Collected data entries:
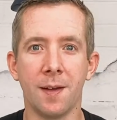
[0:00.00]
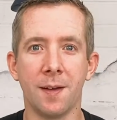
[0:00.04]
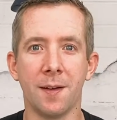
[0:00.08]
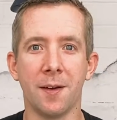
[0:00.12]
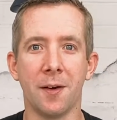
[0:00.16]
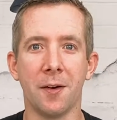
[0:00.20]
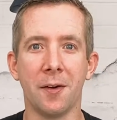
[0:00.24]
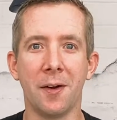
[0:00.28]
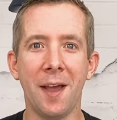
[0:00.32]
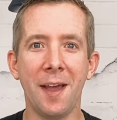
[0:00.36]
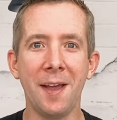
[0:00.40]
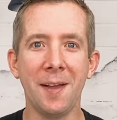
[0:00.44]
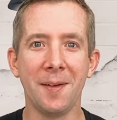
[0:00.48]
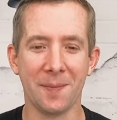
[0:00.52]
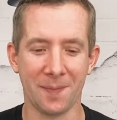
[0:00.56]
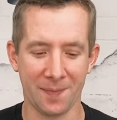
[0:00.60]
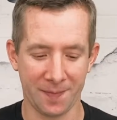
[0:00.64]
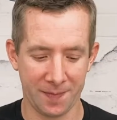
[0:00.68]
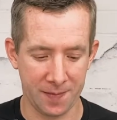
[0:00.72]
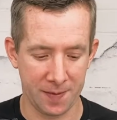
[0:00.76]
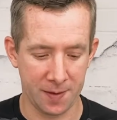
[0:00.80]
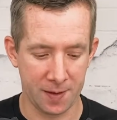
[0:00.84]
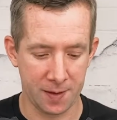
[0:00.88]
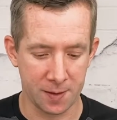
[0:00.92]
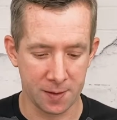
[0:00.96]
Okay,
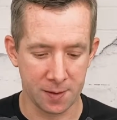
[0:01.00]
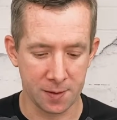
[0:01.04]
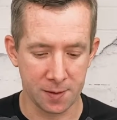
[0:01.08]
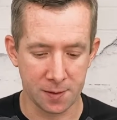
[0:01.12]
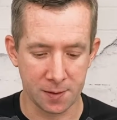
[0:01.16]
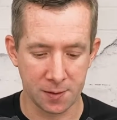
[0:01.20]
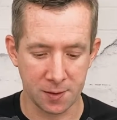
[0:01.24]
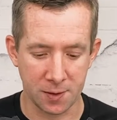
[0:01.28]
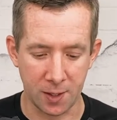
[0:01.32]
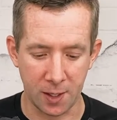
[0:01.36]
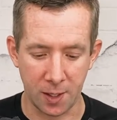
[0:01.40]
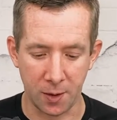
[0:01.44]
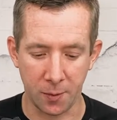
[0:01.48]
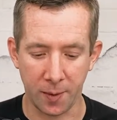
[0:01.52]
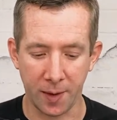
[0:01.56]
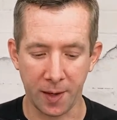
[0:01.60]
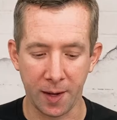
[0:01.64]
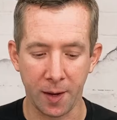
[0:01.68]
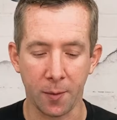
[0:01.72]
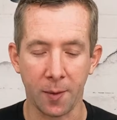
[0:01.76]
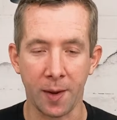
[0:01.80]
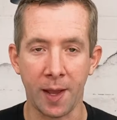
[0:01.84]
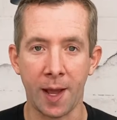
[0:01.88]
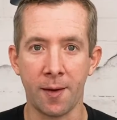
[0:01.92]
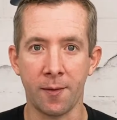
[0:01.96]
so there we
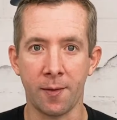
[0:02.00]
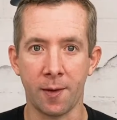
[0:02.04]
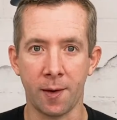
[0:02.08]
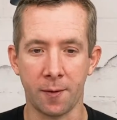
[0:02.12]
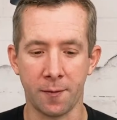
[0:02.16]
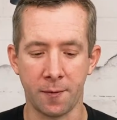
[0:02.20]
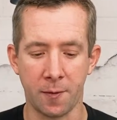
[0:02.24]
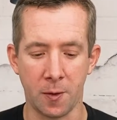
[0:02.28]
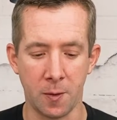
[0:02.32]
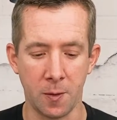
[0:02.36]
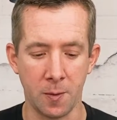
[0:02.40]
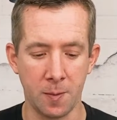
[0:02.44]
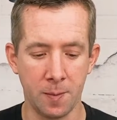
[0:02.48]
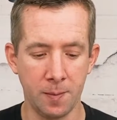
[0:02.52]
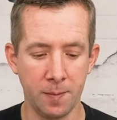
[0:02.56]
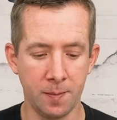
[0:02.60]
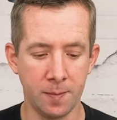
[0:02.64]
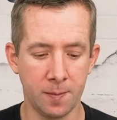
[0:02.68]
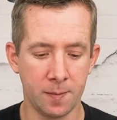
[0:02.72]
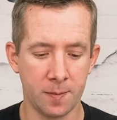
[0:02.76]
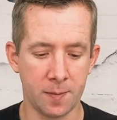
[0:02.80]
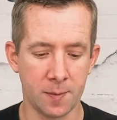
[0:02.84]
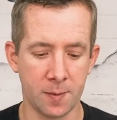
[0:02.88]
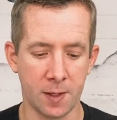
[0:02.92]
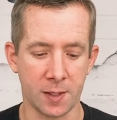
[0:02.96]
go. We have our foam
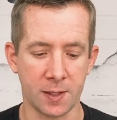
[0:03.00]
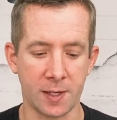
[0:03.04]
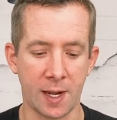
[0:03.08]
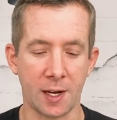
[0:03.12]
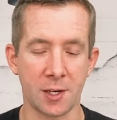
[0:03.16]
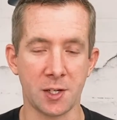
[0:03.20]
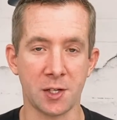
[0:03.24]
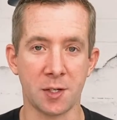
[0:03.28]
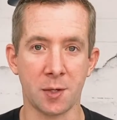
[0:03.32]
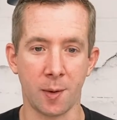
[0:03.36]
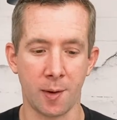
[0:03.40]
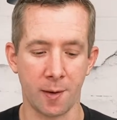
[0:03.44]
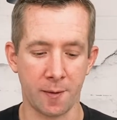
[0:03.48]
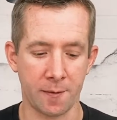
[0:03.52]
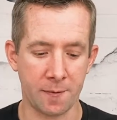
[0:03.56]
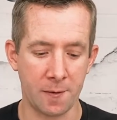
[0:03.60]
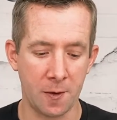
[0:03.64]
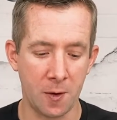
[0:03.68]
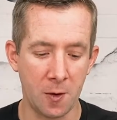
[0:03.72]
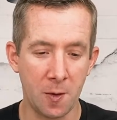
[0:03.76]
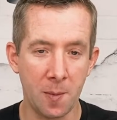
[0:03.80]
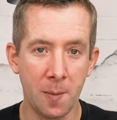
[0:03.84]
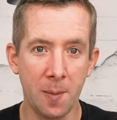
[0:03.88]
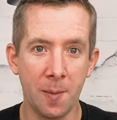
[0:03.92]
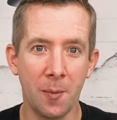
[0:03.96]
attached to our
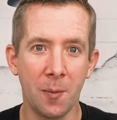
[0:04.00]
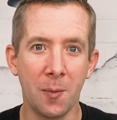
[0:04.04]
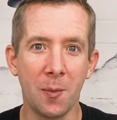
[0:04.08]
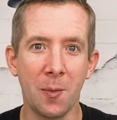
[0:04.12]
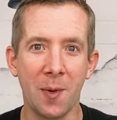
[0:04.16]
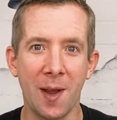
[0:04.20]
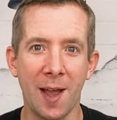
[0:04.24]
foam.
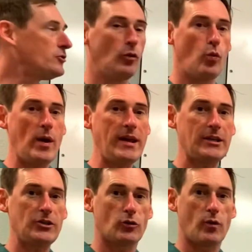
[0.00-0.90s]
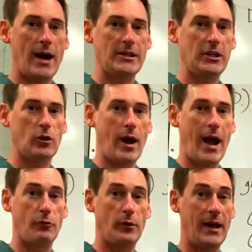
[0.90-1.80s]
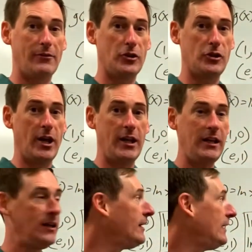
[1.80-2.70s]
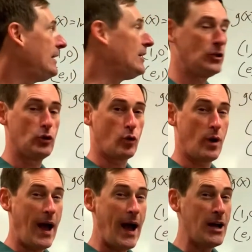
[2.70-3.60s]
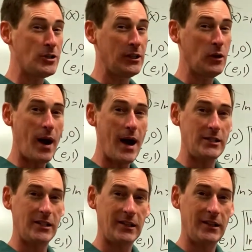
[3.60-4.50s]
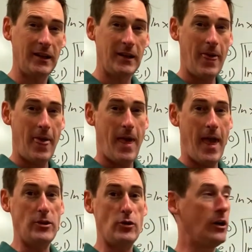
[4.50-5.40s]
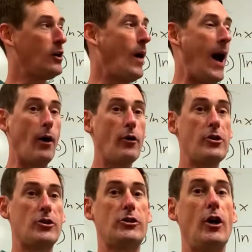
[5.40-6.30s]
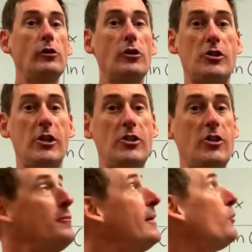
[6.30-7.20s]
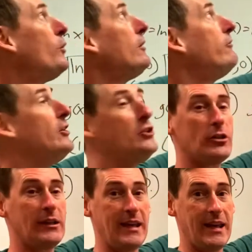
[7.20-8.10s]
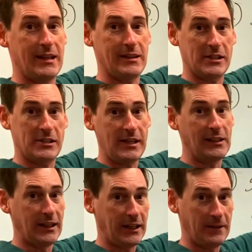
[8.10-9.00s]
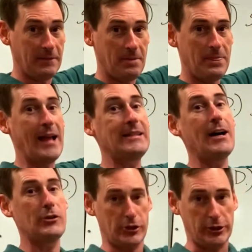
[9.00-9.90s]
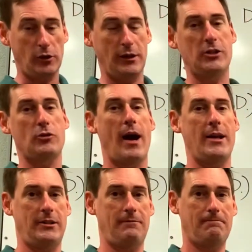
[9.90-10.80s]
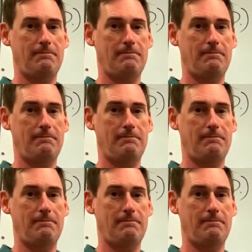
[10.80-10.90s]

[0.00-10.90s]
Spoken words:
the weakest rising graph we'll ever study. It's gradually rising. And you can go out of the solar system, it will eventually hit the ceiling. That's how slowly it's rising,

**WORK REQUEST**.
Without the pictures, retype all of the data above exactly.

**EXERCISE RESPONSE**.
[0:00.00]
[0:00.04]
[0:00.08]
[0:00.12]
[0:00.16]
[0:00.20]
[0:00.24]
[0:00.28]
[0:00.32]
[0:00.36]
[0:00.40]
[0:00.44]
[0:00.48]
[0:00.52]
[0:00.56]
[0:00.60]
[0:00.64]
[0:00.68]
[0:00.72]
[0:00.76]
[0:00.80]
[0:00.84]
[0:00.88]
[0:00.92]
[0:00.96]
Okay,
[0:01.00]
[0:01.04]
[0:01.08]
[0:01.12]
[0:01.16]
[0:01.20]
[0:01.24]
[0:01.28]
[0:01.32]
[0:01.36]
[0:01.40]
[0:01.44]
[0:01.48]
[0:01.52]
[0:01.56]
[0:01.60]
[0:01.64]
[0:01.68]
[0:01.72]
[0:01.76]
[0:01.80]
[0:01.84]
[0:01.88]
[0:01.92]
[0:01.96]
so there we
[0:02.00]
[0:02.04]
[0:02.08]
[0:02.12]
[0:02.16]
[0:02.20]
[0:02.24]
[0:02.28]
[0:02.32]
[0:02.36]
[0:02.40]
[0:02.44]
[0:02.48]
[0:02.52]
[0:02.56]
[0:02.60]
[0:02.64]
[0:02.68]
[0:02.72]
[0:02.76]
[0:02.80]
[0:02.84]
[0:02.88]
[0:02.92]
[0:02.96]
go. We have our foam
[0:03.00]
[0:03.04]
[0:03.08]
[0:03.12]
[0:03.16]
[0:03.20]
[0:03.24]
[0:03.28]
[0:03.32]
[0:03.36]
[0:03.40]
[0:03.44]
[0:03.48]
[0:03.52]
[0:03.56]
[0:03.60]
[0:03.64]
[0:03.68]
[0:03.72]
[0:03.76]
[0:03.80]
[0:03.84]
[0:03.88]
[0:03.92]
[0:03.96]
attached to our
[0:04.00]
[0:04.04]
[0:04.08]
[0:04.12]
[0:04.16]
[0:04.20]
[0:04.24]
foam.
[0.00-0.90s]
[0.90-1.80s]
[1.80-2.70s]
[2.70-3.60s]
[3.60-4.50s]
[4.50-5.40s]
[5.40-6.30s]
[6.30-7.20s]
[7.20-8.10s]
[8.10-9.00s]
[9.00-9.90s]
[9.90-10.80s]
[10.80-10.90s]

[0.00-10.90s]
Spoken words:
the weakest rising graph we'll ever study. It's gradually rising. And you can go out of the solar system, it will eventually hit the ceiling. That's how slowly it's rising,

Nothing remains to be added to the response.